Hoje em dia, aos 73 anos, o artista plástico goiano Siron Franco pode rir de algo sempre ouvido pelos outros: pela escolha profissional, morreria de fome; ao passo em que ele sempre respondia — “Eu como pouco”. A declaração do artista, que confessa lembrar mais do que pintou do que daquilo vivenciado, está num dos momentos descontraídos de uma trajetória entre o lúdico — ele protagoniza coreografias em frente a telas, apagando e riscando as imagens criadas — e o trágico, com relatos de pesadelos recorrentes e pesada culpa experimentada, em casa, dadas as crenças fundidas por parentes católicos, evangélicos e espíritas. Inquieto, o espírito liberto de Siron é o que move a narrativa dos cineastas estreantes André Guerreiro Lopes e Rodrigo Campos, à frente do longa Siron.
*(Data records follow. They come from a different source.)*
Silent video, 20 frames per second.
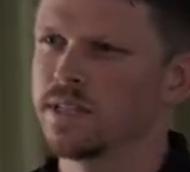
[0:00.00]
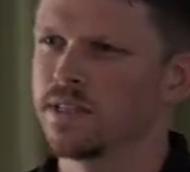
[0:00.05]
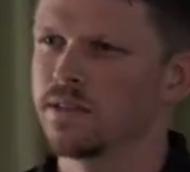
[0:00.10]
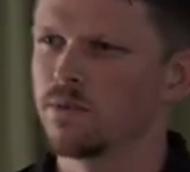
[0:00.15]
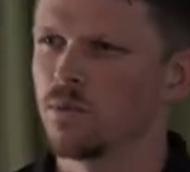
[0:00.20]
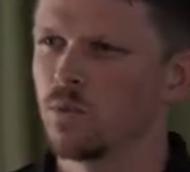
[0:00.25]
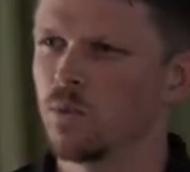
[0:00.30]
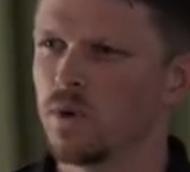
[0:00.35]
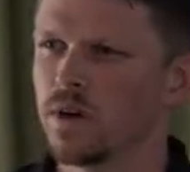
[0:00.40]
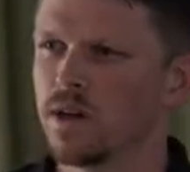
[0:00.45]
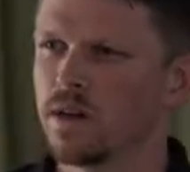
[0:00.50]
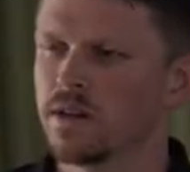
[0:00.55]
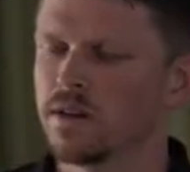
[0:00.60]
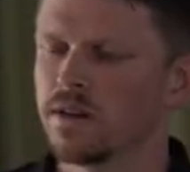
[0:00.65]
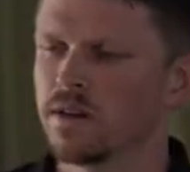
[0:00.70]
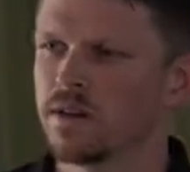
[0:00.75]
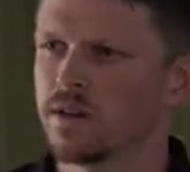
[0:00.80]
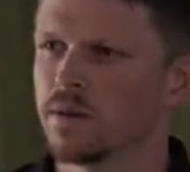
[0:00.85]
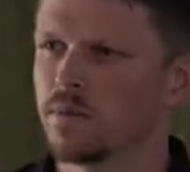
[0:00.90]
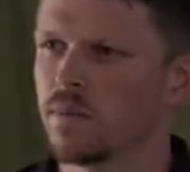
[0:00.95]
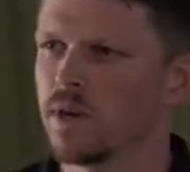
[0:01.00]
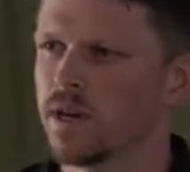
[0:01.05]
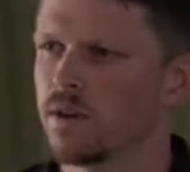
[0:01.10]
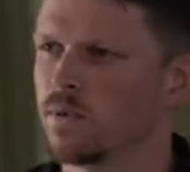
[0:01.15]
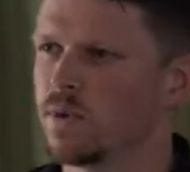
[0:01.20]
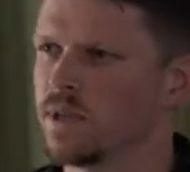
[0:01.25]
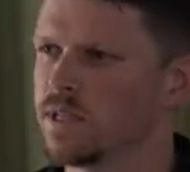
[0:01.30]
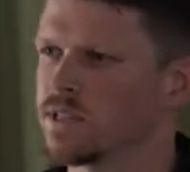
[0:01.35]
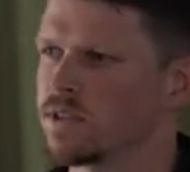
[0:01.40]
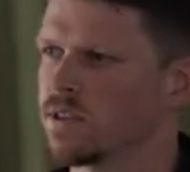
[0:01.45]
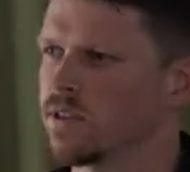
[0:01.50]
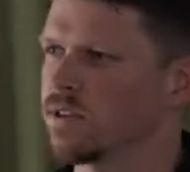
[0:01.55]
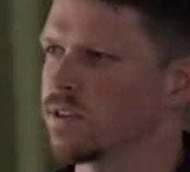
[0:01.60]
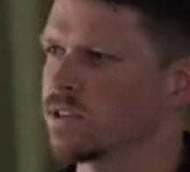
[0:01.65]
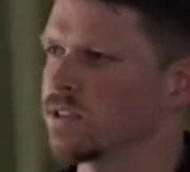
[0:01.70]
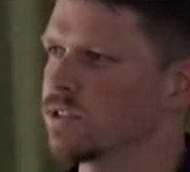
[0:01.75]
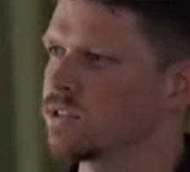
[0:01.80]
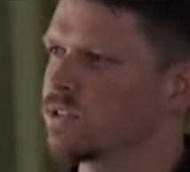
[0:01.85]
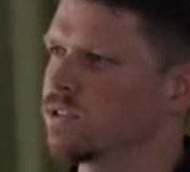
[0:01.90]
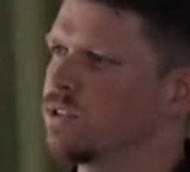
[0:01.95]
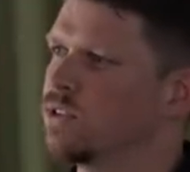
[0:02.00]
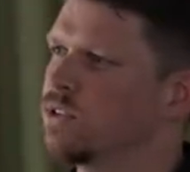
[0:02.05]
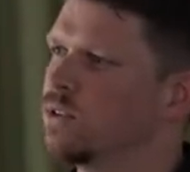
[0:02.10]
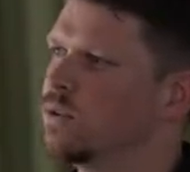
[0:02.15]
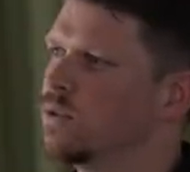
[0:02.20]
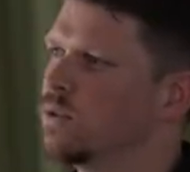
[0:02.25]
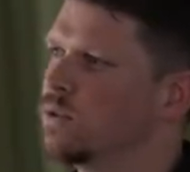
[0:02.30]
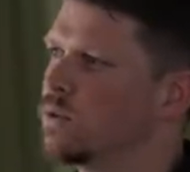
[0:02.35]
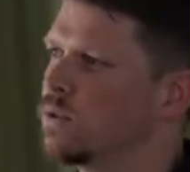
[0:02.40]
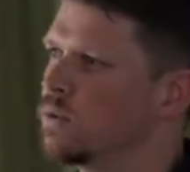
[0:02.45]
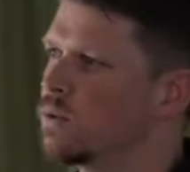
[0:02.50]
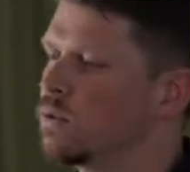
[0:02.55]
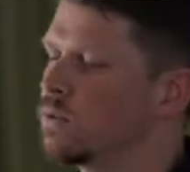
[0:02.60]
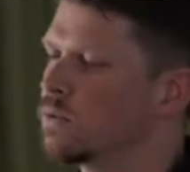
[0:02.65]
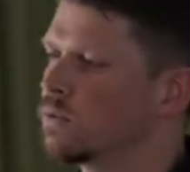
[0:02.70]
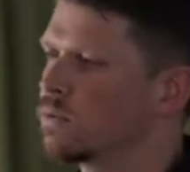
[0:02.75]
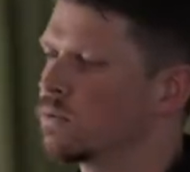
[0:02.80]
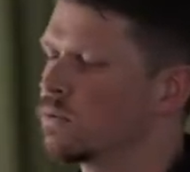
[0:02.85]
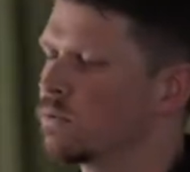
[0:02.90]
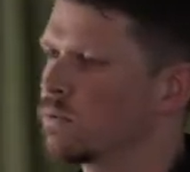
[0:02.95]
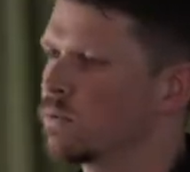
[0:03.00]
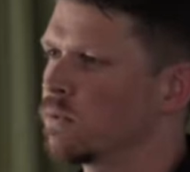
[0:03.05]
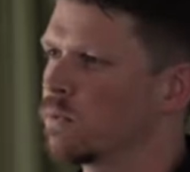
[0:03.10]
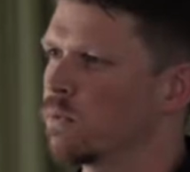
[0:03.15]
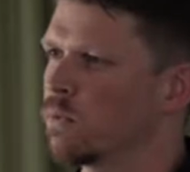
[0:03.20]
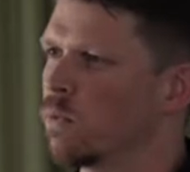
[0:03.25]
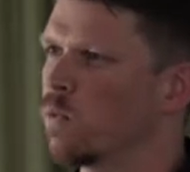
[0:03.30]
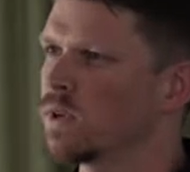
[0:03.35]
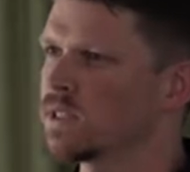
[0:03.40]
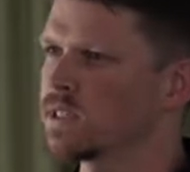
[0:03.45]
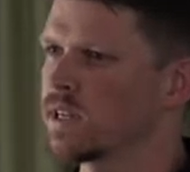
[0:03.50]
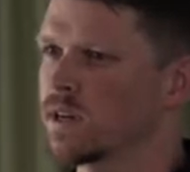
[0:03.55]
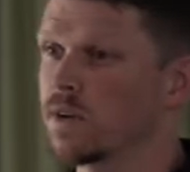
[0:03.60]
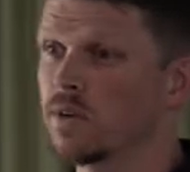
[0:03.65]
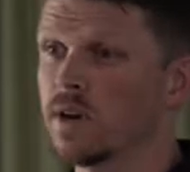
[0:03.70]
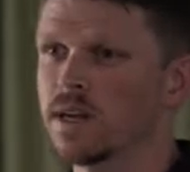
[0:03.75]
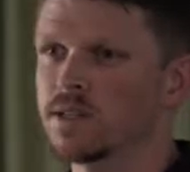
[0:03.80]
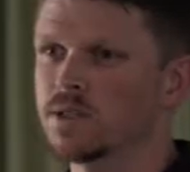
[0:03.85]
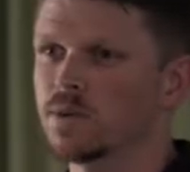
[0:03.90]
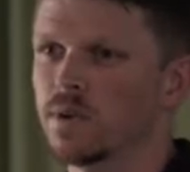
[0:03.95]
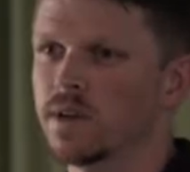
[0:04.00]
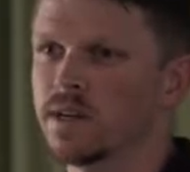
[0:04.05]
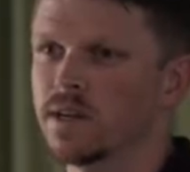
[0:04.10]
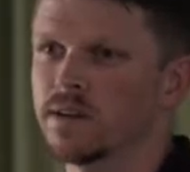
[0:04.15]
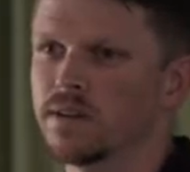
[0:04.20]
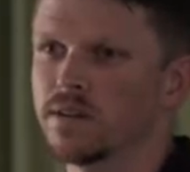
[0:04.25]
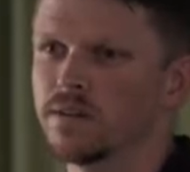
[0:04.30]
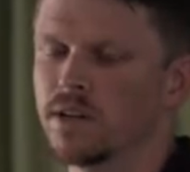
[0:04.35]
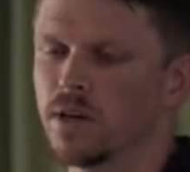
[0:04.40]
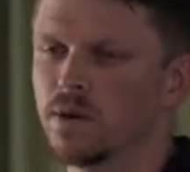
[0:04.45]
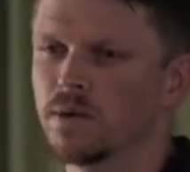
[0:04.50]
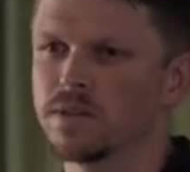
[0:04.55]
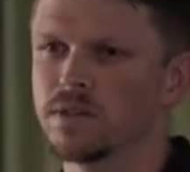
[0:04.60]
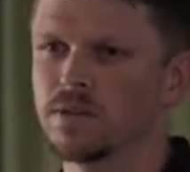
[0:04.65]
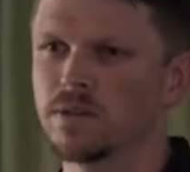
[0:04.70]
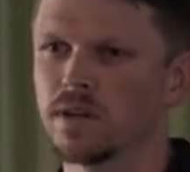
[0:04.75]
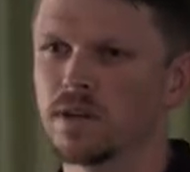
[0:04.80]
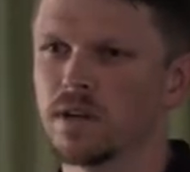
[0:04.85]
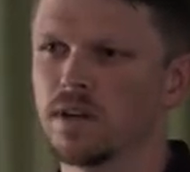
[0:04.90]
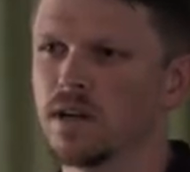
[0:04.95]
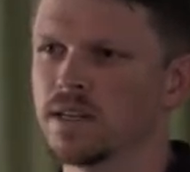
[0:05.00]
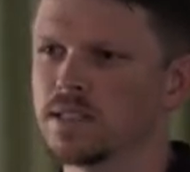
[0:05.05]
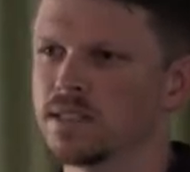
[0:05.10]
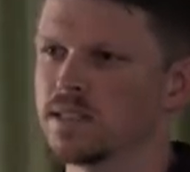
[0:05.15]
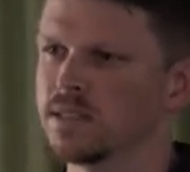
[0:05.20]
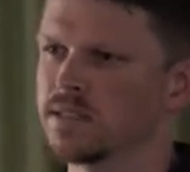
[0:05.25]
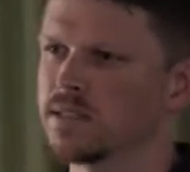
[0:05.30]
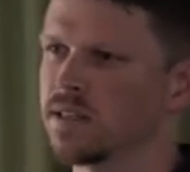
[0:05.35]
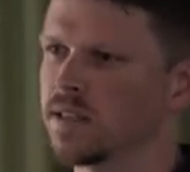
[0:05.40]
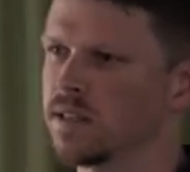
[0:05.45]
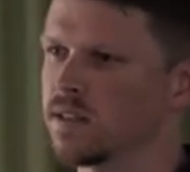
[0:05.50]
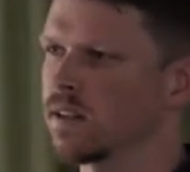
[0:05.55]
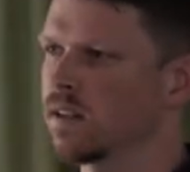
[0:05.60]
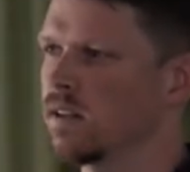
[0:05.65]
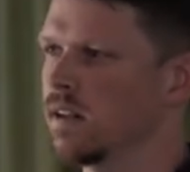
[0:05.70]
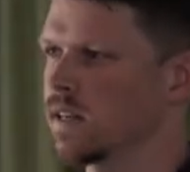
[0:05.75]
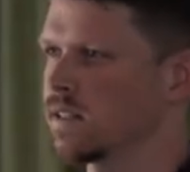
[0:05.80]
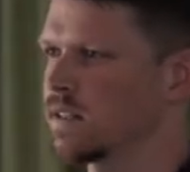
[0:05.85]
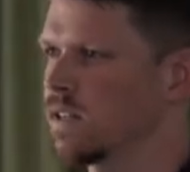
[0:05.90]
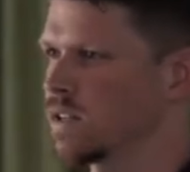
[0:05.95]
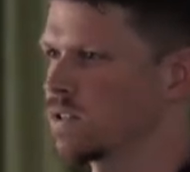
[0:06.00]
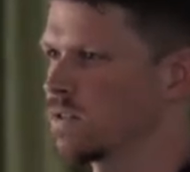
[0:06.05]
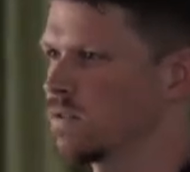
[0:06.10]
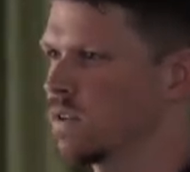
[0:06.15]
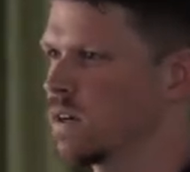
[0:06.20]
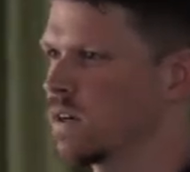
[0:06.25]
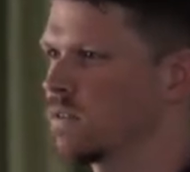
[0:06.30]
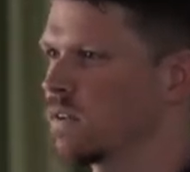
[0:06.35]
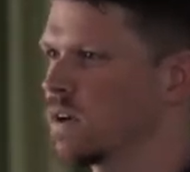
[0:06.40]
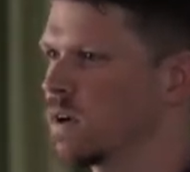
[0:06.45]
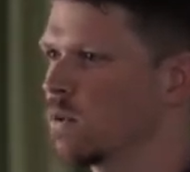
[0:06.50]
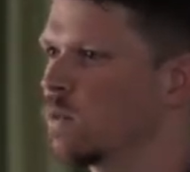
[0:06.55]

didn't want my research to, once I graduated, go into a closet and sit and collect dust forever.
Tempo sobre tela.
No filme, recém-chegado às plataformas de streaming (Now, Belas Artes à la Carte e Looke), Siron, que é elogiado por Ferreira Gullar, por ser “fiel à gente dele”, sem adotar a rota de fuga dos artistas reconhecidos no exterior, conta o processo renovado do fazer artístico, desde a opção por deixar os esboços seriados prévios às telas. Ele revela, ainda, a simplicidade do homem que viu a mãe respeitar tradição do século 17 da caminhada em fogueiras, e o pai, literalmente, ficar cego, pela recusa em testemunhar a violência crescente no mundo. Siron se revela em humor discreto, como o ensinamento paterno para lidar com o relógio: “Quando não tiver a sua sombra, é meio-dia”.
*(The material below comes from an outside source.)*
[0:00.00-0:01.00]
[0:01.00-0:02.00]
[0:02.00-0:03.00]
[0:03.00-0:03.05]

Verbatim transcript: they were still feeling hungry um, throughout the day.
Ambientes sofisticados tocados pela arte de Siron, com peças leiloadas a R$ 60 mil, aparecem no filme, e ele, que espalhou obras por São Paulo (Masp), Nova York (The Met) e Monterrey (no México), admite que, por vezes, não tem dinheiro para reaver obras de sua autoria, por terem ficado muito caras. Por vezes, feita para a comunidade, a arte de Siron, como revela o documentário, enfrenta a intolerância, como no caso dos escombros que restaram do Monumento das Nações Indígenas (em Aparecida de Goiânia). Quase 500 totens dispostos em 10 mil metros quadrados foram dizimados a marretadas no país, em que Siron ressalta: “Até hoje matam índios”.
Descaso
A falta de zelo pela arte de elaborada carpintaria do goiano não desestimulou obras como a instalação Salvai Nossas Almas, em que, há muitos anos, ele expunha a violência contra as mulheres e a valorização de objetos e esculturas — criados entre transes com terra de Goiânia e demais matérias-primas — atreladas ao imaginário do famoso acidente radiológico do césio 137.
Vale ressaltar que, na confecção do longa-metragem, são vitais as imagens do próprio Siron que, desde os 15 anos, lida com registros de câmeras caseiras. Com gestos inesperados, às vezes, Siron sublinha a qualidade de uma “memória atávica”, com impulsos como o de morder a câmera, ignorar valores sociais (“e fazer o que o coração pede”) e se dizer movido, nas criações, por uma espécie de energia “da exaustão”.